ISSUE / DETAIL / ACTION TAKEN/PROPOSED
Activities
Source: SUCE survey / Comments – section 3.4 /
Despite being a reoccurring theme within the survey, there continues to be a strong provision of activities across the hospital site which is monitored through ward and community meetings, the patients’ forum, occupational therapy programme reviews and off duty review meetings.
The annual events planner continues to run which ensures a range of leisure, social and cultural themed events occur throughout the year.
Each ward continues to have a full and busy programme of activities. The sports, horticulture, education and occupational therapydepartments provide activities during the evening and at weekends. Ward based activities are also provided by ward staff on a weekend.
Activity provision and uptake are routinely monitored through service audits and evaluation.
Respect
Source: SUCE survey, Patient Opinion / Comments – section 3.4
“Some staff are disrespectful to patients and are sometimes offensive. I think the level of care sometimes gets lost and becomes risks and risks management. (Wathwood)” – Patient Opinion / There are mixed views reported by the patient group regarding staff attitude, some positive and some negative.
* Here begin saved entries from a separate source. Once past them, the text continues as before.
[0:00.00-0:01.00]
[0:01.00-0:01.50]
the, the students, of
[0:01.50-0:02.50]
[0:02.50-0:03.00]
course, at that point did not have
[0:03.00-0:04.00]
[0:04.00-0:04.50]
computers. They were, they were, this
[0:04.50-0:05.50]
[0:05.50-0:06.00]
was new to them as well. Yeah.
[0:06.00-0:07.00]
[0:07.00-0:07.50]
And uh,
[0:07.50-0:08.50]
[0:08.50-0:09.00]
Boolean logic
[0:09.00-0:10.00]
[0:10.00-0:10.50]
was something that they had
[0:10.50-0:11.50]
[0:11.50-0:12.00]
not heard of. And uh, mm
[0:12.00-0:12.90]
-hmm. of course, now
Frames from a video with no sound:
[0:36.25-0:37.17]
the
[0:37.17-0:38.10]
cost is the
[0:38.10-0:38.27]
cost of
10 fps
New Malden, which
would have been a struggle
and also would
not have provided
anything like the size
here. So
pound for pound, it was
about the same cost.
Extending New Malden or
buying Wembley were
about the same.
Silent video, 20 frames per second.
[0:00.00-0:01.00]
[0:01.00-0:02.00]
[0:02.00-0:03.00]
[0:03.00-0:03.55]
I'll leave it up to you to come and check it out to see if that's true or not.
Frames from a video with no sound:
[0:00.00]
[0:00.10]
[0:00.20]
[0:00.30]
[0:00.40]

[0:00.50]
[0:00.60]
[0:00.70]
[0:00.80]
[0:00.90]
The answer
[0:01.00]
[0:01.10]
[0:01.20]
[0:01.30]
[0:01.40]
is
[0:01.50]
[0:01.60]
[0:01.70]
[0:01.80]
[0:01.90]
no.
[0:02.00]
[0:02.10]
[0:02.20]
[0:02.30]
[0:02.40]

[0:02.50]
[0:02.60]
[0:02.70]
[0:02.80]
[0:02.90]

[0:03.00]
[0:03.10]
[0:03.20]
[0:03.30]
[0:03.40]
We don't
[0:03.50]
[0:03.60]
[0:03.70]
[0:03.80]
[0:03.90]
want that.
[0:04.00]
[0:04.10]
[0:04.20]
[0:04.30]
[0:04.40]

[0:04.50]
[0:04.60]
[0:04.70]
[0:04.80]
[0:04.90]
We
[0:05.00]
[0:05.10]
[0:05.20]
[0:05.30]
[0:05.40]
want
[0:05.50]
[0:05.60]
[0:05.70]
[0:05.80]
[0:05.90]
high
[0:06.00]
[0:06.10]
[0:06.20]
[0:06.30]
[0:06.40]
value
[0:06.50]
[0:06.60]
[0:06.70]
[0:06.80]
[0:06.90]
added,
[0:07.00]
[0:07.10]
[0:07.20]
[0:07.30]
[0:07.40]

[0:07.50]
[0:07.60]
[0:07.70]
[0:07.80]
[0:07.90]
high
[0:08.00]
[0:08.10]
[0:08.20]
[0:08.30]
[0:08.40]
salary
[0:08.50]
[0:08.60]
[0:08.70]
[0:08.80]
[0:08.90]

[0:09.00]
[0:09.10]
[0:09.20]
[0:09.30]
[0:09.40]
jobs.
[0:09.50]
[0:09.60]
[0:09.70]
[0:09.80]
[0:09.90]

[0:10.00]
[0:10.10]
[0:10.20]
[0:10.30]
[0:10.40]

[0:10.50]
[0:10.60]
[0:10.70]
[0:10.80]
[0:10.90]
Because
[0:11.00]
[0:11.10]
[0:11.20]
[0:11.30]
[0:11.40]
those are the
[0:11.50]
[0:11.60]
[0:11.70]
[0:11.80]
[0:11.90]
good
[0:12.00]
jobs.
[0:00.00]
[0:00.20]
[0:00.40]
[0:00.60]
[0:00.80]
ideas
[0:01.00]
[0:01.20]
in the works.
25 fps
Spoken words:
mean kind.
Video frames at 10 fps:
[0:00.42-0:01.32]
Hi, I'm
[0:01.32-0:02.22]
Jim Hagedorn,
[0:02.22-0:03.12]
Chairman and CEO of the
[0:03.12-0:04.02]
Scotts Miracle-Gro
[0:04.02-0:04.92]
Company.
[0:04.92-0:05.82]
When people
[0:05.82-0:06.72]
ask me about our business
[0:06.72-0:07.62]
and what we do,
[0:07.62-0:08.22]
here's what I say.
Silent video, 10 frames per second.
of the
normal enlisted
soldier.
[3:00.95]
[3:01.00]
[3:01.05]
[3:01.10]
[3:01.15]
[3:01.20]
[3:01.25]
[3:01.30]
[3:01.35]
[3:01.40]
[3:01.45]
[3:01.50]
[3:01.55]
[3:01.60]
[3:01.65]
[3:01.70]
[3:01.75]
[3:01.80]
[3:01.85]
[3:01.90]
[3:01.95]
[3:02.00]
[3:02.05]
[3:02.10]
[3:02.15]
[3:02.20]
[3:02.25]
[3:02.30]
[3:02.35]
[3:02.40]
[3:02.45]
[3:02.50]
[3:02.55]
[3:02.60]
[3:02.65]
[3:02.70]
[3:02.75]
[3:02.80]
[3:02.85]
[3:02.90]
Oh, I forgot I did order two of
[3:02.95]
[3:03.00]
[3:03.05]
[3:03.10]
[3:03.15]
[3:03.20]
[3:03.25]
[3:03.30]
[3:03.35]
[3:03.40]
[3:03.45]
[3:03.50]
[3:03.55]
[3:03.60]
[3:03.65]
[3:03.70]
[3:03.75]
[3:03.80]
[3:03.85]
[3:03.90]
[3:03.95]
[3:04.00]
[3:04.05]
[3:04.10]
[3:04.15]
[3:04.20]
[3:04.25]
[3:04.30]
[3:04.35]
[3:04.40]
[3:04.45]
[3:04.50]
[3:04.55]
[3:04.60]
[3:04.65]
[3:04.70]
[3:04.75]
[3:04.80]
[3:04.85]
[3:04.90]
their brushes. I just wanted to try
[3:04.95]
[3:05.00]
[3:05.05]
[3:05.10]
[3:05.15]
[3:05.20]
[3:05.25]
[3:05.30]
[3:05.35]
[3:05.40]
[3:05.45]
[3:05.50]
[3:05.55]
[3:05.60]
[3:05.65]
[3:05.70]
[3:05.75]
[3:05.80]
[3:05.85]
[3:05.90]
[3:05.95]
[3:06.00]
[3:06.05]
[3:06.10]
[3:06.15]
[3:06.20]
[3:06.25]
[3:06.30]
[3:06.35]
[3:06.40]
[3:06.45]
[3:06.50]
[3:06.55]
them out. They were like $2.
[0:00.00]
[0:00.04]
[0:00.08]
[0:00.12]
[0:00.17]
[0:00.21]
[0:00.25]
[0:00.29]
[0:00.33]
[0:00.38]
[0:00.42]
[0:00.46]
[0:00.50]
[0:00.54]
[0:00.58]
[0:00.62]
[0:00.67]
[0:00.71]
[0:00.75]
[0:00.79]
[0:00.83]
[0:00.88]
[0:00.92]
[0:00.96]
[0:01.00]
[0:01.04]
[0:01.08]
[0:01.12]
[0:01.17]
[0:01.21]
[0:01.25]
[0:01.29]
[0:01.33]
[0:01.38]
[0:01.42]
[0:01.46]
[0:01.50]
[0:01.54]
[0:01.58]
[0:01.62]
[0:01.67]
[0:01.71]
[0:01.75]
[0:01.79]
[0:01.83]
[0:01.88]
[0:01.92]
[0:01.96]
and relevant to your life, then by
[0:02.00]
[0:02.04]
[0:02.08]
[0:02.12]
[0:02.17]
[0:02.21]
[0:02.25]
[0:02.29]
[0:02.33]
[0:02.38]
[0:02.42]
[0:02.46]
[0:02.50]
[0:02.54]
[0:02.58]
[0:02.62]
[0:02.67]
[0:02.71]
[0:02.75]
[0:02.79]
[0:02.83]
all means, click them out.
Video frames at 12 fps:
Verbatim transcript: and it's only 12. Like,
All staff undertakea full induction and receive monthly supervision and an annual appraisal.
There is managerial presence on the wards and at handovers and senior staff are quick to address any issues as soon as they arise.
Patients have weekly 1:1 meetings with named nurses and regularly meet with other members of the MDT (Multi-Disciplinary Team)where they can raise and discuss any issues.
Smoking
Source: SUCE survey / Comments – section 3.4 / This is frequently raised by patients in the forum.
Smoking is not allowed on the hospital grounds or during escorted community leave. Patients are offered Nicotine Replacement Therapy and supported by staff along with regular reviews in multidisciplinary team meetings.
GP and dental services
Source: Patient forum / Patients have raised concerns about the GP and dental services – expressing dissatisfaction with these services, and the lack of access to a GP or dentist when it is needed. / All patients have been consulted by Advocacy and asked about the GP and dental services. Analysis of feedback identified three individual issues which have been addressed and resolved.
More generally, service improvements that are being actioned are increased service provision from the dentist to ensure it meets patient needs. Also, primary health staff have implemented a triage system to assist with workload priorities and management, and ensure patients with the most severe concerns are seen first.